▶ **Supplied records**:
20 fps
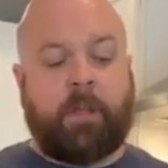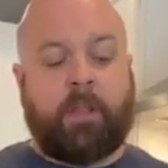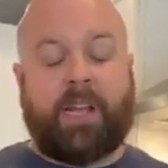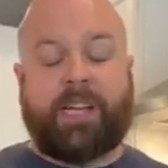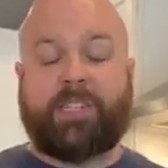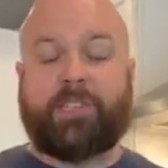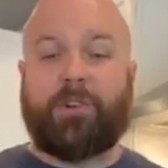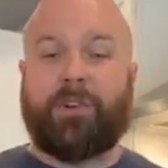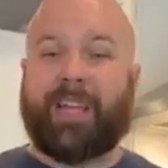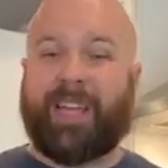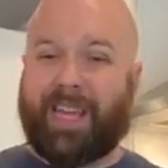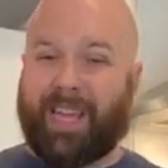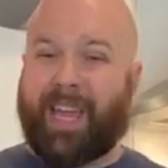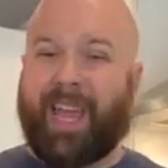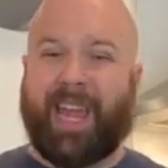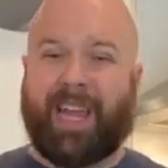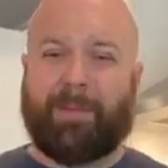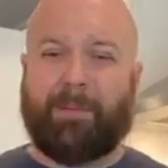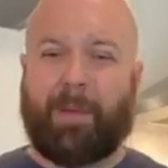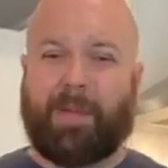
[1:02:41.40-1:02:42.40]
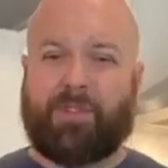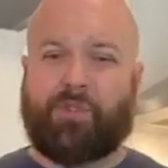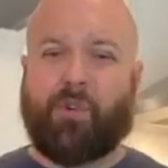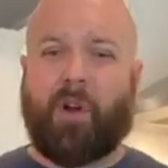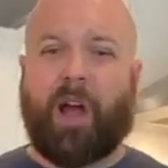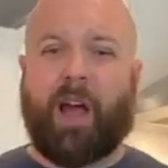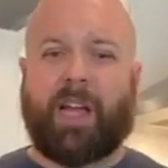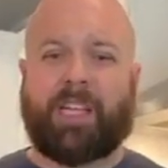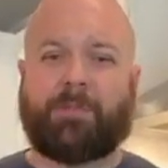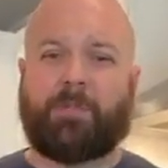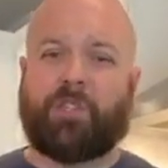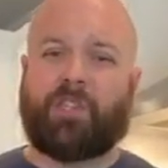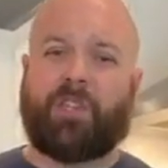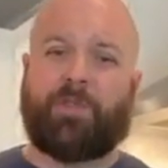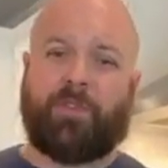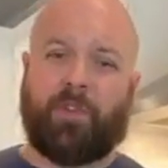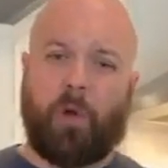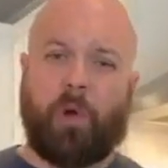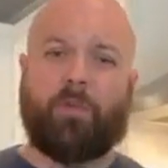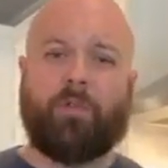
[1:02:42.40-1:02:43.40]
turkey, it can be dry, especially
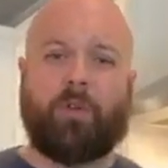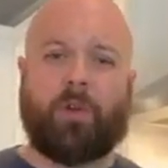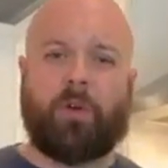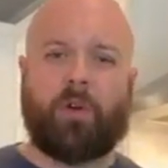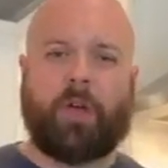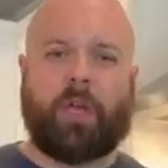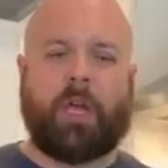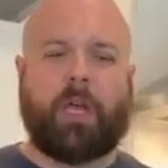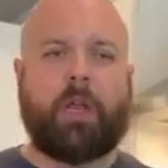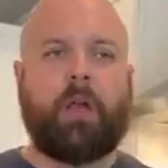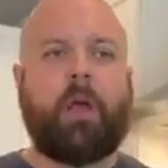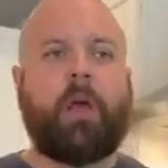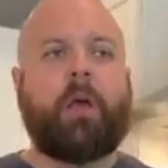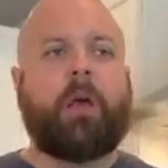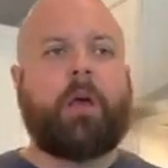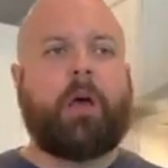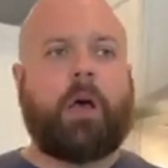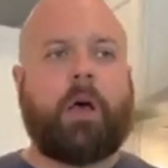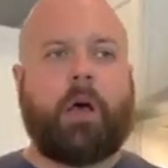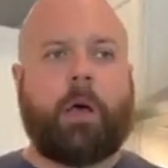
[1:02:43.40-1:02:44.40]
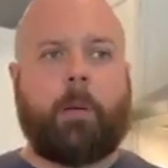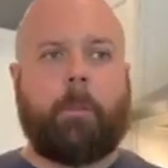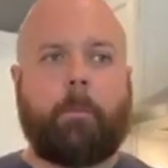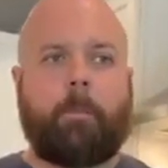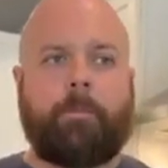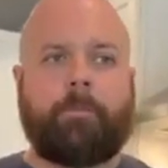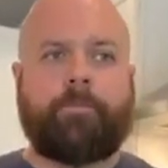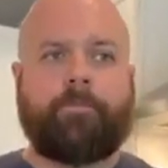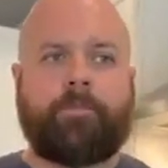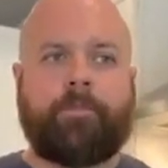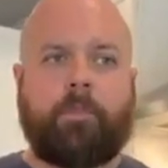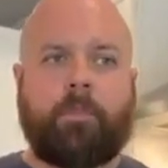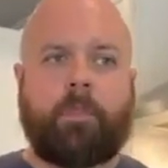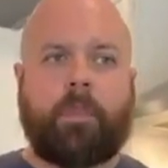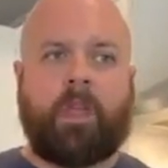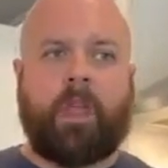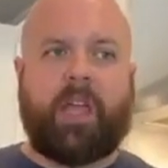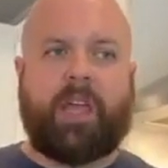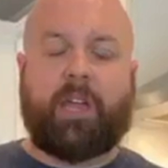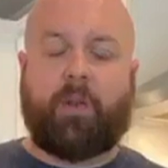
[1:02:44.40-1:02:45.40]
if you overcook it.
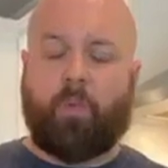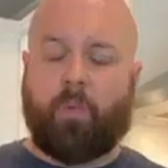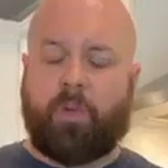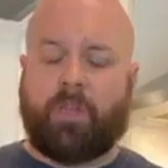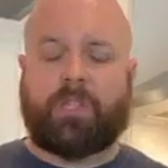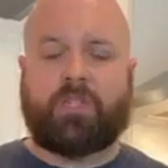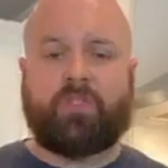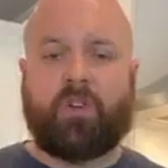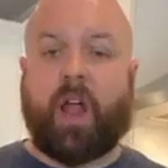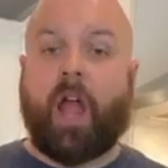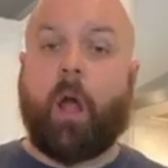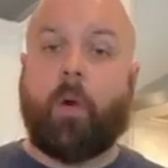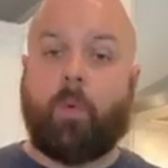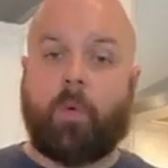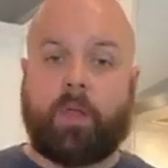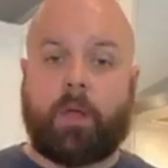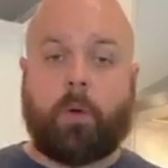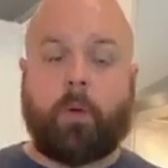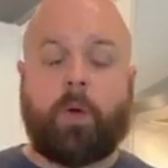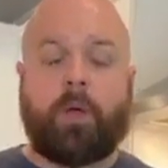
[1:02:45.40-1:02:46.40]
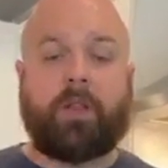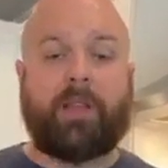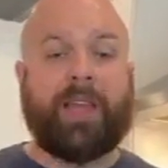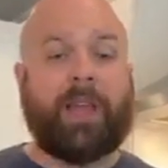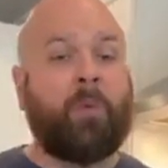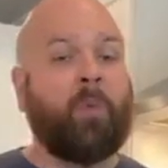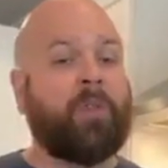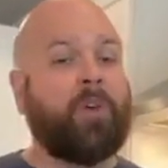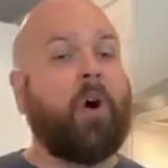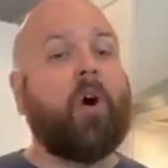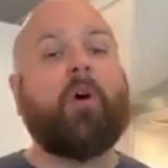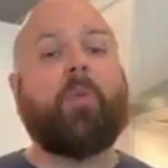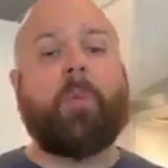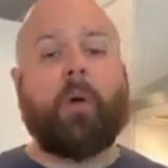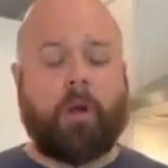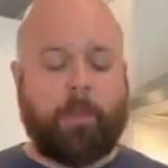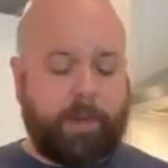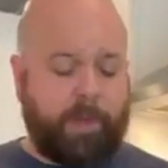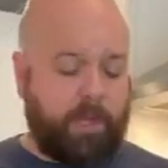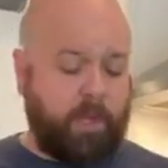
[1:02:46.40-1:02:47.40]
It can really dry out really quickly. And with all
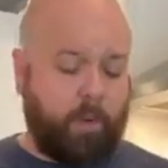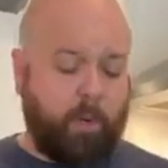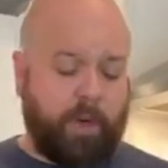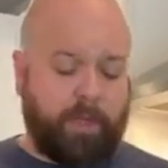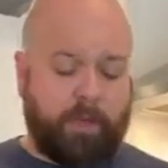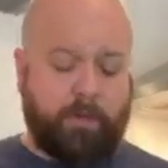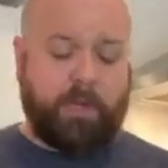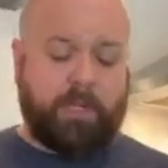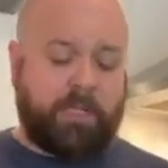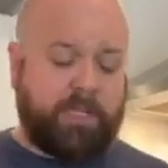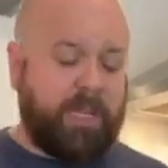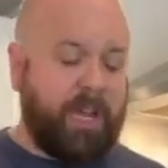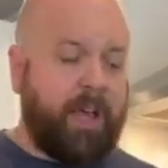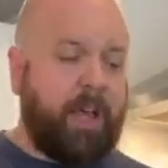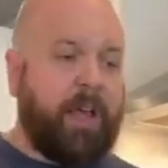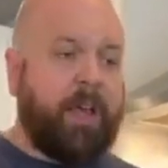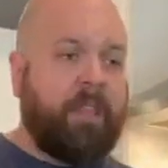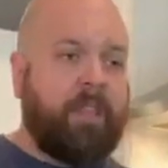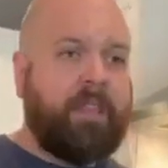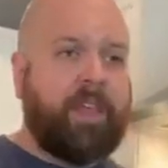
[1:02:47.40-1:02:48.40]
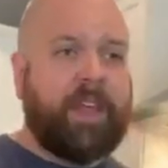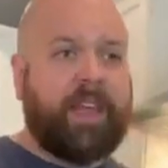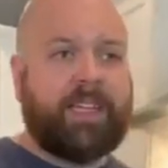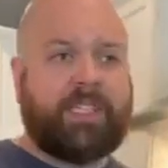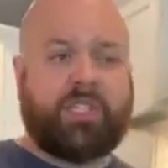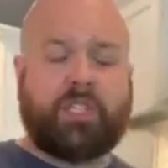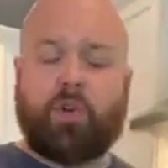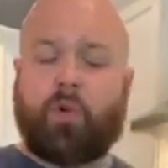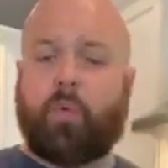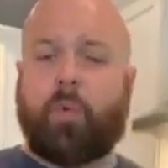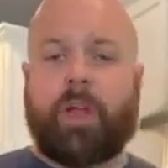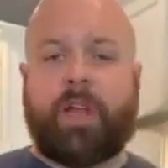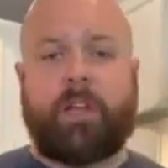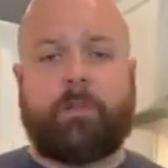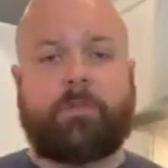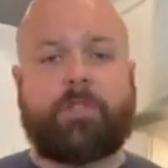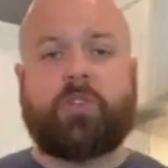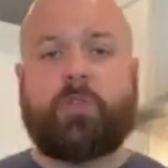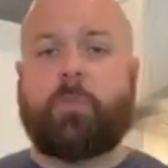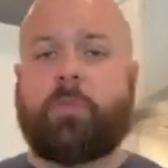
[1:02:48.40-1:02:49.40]
barbecue, whether it's this or
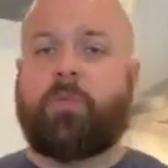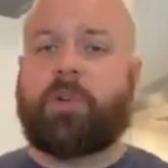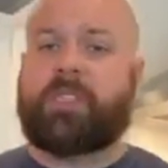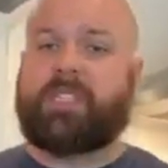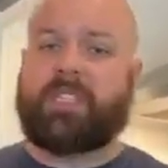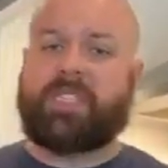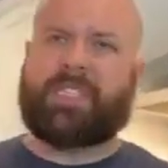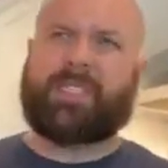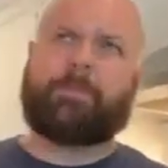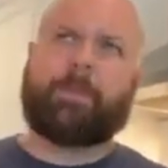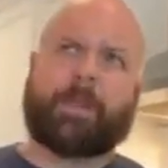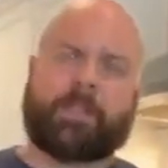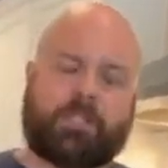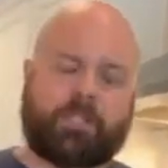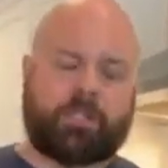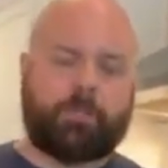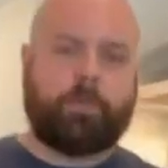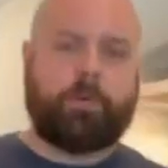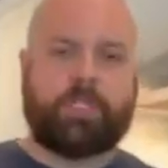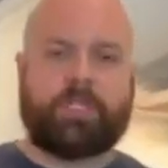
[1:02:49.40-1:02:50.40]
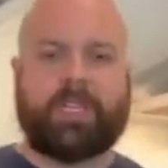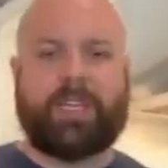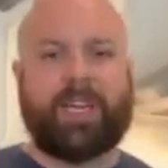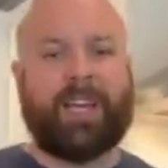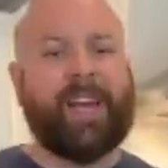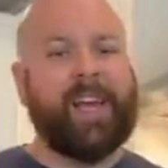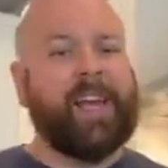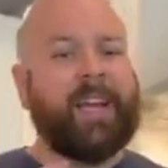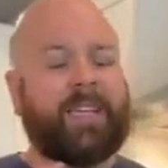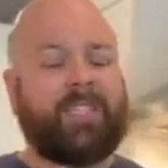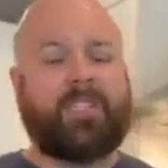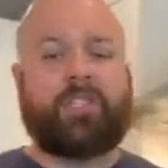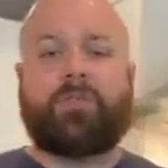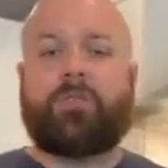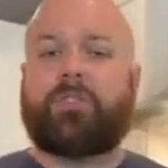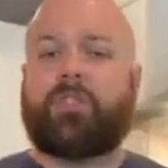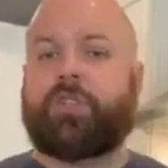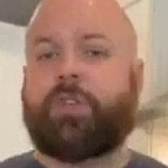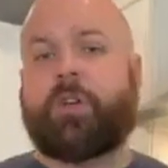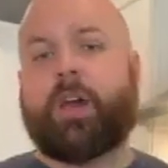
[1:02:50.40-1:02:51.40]
ribs or brisket, especially brisket, as
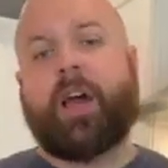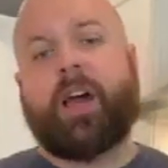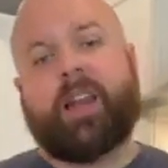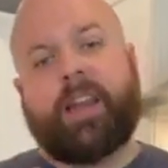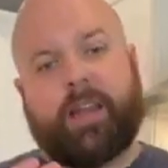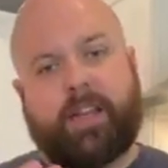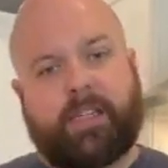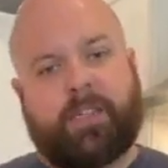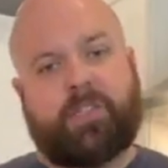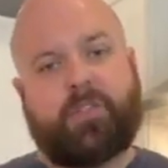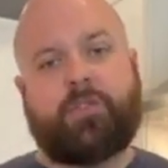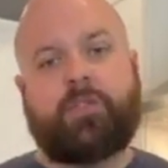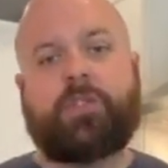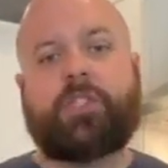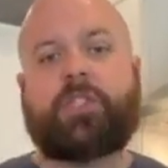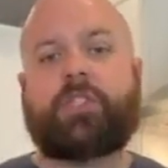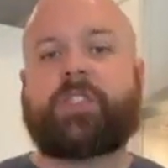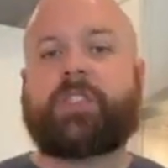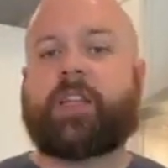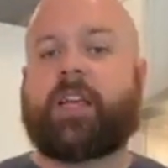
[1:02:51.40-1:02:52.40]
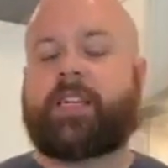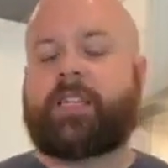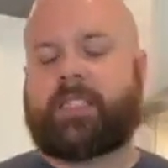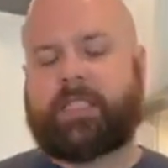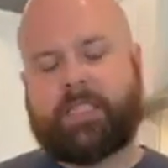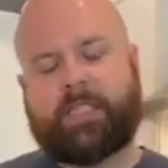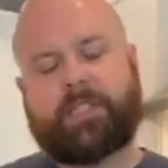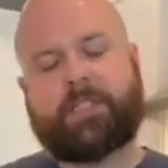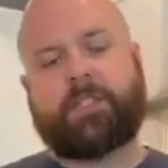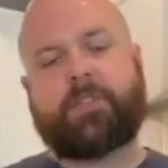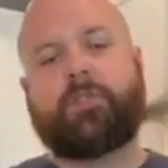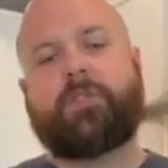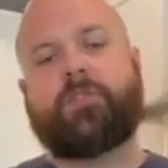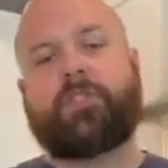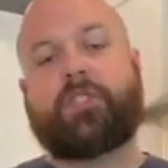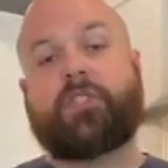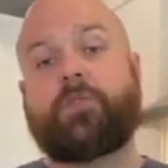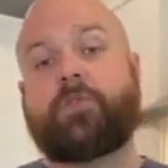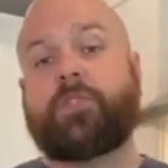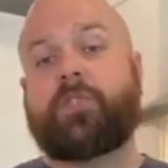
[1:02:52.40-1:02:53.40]
soon as you cut it, as soon as you slice it, as soon
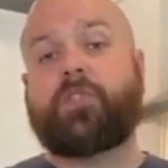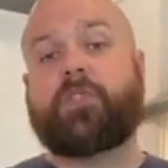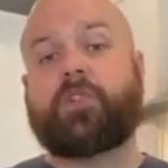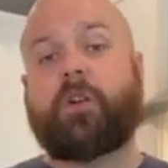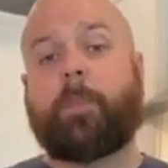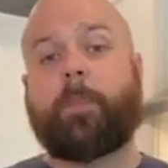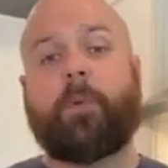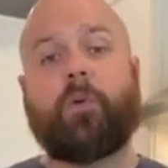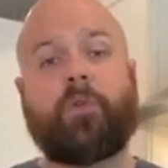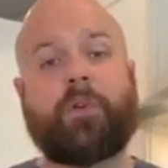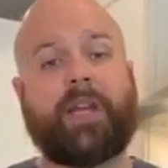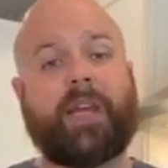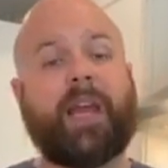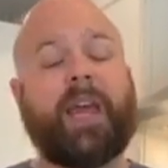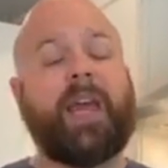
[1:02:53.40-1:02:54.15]
as you start pulling it,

▶ **Exercise**: Once the line containing "[1:02:49.40-1:02:50.40]" is found in the records above, it and every line after it up to the last must be repeated exactly, without pictures.

▶ **Response to this task**:
[1:02:49.40-1:02:50.40]
[1:02:50.40-1:02:51.40]
ribs or brisket, especially brisket, as
[1:02:51.40-1:02:52.40]
[1:02:52.40-1:02:53.40]
soon as you cut it, as soon as you slice it, as soon
[1:02:53.40-1:02:54.15]
as you start pulling it,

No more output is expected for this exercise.